▶ [YOUR TASK]
Once you find the line with "[00:00:58.90]" in the data that follows, repeat it and every line after it exactly, through the line with "Verbatim transcript: and".

▶ [SOURCE INFORMATION]
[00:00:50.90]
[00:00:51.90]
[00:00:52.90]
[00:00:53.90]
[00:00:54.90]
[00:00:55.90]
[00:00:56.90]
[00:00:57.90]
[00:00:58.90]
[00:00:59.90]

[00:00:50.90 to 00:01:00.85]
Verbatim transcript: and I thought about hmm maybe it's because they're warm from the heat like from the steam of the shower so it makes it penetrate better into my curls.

* * *

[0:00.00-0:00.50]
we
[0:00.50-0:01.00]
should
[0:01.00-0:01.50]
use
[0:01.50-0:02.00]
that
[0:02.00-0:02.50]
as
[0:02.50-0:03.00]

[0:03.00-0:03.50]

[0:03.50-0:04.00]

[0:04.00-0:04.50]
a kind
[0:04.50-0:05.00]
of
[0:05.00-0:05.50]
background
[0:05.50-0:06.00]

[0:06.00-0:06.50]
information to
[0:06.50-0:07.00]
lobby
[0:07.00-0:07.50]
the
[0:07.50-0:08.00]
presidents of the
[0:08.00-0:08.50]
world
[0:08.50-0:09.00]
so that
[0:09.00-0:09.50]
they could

▶ [RESPONSE AREA]
[00:00:58.90]
[00:00:59.90]

[00:00:50.90 to 00:01:00.85]
Verbatim transcript: and I thought about hmm maybe it's because they're warm from the heat like from the steam of the shower so it makes it penetrate better into my curls.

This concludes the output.